Punto aparte
La política se presta a buenas y malas formas de accionar, cuya mayor trascendencia pública es el lenguaje que se utiliza. Se entiende que su aplicación tiene que ser depurada, responsable y considerada para llegar a los oyentes y lectores.
A partir de estas condiciones elementales, es inaceptable que los juicios y palabras que se emite sean ofensivos e ingratos, como los que tienen un destinatario en particular, pero fundamentalmente para la opinión pública en general.
En el último tiempo se está retrocediendo en este orden, pues se suponía que por razones de formación cultural y calidad personal no era posible que se siga incidiendo en la procacidad y el insulto. Las pugnas y disidencias son parte insoslayable en la vida social. Pero no deberían desbordarse en sus formas y contenidos.

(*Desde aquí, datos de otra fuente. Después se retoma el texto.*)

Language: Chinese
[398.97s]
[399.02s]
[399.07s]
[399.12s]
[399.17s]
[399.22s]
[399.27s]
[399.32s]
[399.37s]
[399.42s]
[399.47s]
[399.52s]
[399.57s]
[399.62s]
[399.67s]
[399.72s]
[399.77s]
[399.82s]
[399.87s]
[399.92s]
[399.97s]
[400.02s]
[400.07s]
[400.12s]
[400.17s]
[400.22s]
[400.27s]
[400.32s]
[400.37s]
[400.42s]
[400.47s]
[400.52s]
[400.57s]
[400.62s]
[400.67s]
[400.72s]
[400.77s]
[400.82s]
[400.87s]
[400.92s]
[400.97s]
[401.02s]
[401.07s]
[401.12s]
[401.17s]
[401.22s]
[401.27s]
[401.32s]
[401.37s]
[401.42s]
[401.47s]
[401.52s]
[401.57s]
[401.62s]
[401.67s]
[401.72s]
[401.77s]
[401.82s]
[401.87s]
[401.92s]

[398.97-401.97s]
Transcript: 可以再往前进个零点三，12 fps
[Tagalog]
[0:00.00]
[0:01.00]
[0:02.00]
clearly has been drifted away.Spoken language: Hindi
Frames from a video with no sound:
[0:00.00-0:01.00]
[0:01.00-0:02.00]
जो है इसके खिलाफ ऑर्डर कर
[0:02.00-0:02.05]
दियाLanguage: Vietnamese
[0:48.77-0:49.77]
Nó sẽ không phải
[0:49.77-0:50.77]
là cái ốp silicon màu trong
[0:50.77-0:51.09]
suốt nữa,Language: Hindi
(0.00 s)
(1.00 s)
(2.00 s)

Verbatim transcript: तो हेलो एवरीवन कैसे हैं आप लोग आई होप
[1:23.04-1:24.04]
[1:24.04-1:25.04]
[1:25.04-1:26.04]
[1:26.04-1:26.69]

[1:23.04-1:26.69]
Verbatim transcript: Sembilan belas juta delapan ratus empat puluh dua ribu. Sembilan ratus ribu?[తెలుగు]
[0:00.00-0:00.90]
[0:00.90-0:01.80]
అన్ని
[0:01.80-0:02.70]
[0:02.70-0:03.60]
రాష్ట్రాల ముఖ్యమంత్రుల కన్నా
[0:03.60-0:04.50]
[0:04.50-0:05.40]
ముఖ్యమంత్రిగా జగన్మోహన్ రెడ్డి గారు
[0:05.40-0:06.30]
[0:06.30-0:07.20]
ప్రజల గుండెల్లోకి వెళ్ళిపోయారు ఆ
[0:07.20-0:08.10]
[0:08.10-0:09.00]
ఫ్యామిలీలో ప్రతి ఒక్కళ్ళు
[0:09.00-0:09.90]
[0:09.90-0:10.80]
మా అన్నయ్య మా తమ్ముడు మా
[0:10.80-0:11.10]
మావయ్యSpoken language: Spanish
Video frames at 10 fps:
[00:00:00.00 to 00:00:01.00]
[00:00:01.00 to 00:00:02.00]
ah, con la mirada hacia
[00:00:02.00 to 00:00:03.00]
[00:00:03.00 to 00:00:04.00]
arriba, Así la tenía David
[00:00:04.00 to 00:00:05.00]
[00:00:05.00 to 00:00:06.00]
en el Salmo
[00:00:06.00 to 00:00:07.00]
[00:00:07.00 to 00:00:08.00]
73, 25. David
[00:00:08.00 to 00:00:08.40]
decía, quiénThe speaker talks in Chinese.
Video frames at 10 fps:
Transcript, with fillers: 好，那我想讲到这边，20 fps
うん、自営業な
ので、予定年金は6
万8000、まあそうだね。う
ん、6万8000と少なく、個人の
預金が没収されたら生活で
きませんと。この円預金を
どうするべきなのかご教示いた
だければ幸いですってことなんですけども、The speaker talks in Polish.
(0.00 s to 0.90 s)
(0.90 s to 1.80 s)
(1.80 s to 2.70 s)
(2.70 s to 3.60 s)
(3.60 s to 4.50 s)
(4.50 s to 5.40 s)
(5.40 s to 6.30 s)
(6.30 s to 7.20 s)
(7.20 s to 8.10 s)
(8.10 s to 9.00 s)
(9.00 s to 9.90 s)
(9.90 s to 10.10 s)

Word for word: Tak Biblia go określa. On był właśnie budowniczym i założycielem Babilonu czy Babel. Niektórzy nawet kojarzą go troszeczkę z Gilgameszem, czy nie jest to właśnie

Aquello de decir que alguien es un fracasado o conceptos de similar alcance, en vez de ser hirientes para las personas a las que se les dirige, en lo esencial lo que generan es el desprestigio de quien o quienes los pronuncian. El idioma español, en particular, es caudaloso en cuanto a las maneras de expresarse. Por tanto, resulta inaceptable que políticos que se precian o se jactan de ser muy cultivados, por ser lectores insaciables de libros y textos de conocimientos y cultura, desciendan al nivel del insulto para tratar de disminuir a o dañar al adversario o contendiente.
Las personas que apelan a estos recursos lo único que consiguen, en concreto, es desprestigio y rechazo. Se equivocan si suponen que causan mayor efecto en sus ataques. Ocurre todo lo contrario, concitan desagrado y obviamente impugnación.
De qué sirve que en las fiestas de fin de año nos prodiguemos todos en emitir votos por las bienaventuranzas de los demás, cuando a la vuelta de la esquina volvemos a hacer relucir talantos y verbalismos que ofenden a todos.
La vida humana está plagada, por lo general, de aciertos y fracasos, de manera que nadie puede jactarse de estar libre de tales contingencias. Por ejemplo, puede decirse que quien una vez levantó las armas para tratar de imponer sus idearios o prejuicios y no tiene éxito, resulta que termina también cayendo en el fracaso.
En todo tiempo, es decir que puede ser en el pasado, el presente o el futuro, nadie está en condiciones de presumir que no tuvo, no tiene o no podrá tener frustraciones. Éstas son parte de la vida individual y social.
En consecuencia, es mejor no denigrar y menos ofender a los demás, pues una palabra mal dicha contra alguien, de alguna forma también tiene su efecto en el sentir público, pues nadie es indiferente a lo que se expresa o se hace, porque de todas maneras trasciende los límites personales y se tornan en parte del acontecer diario de todos.
Con estos comportamientos desmedidos lo único que se logra es atentar contra la convivencia social civilizada. Los arcaísmos y primitivismos tienen que quedar atrás, para qué entonces se precia la humanidad de esta época de estar viviendo un constante ascenso en los distintos órdenes de la vida y las costumbres, cuando con deslices infortunados solo se consigue volver a los tiempos en que la educación y la cultura eran sólo hipótesis y no realidades como las que se vive hoy.
El poder es siempre momentáneo, de modo que es mejor ser cautos, porque la existencia en común está siempre más cerca de lo que se imagina, cuando se incurre en extravíos o desvaríos. Estos extremos quedan como hitos en la construcción de la personalidad individual, por consiguiente es mejor poner en práctica la prudencia y la sensatez, antes de precipitarse a los abismos de la intolerancia y los odios.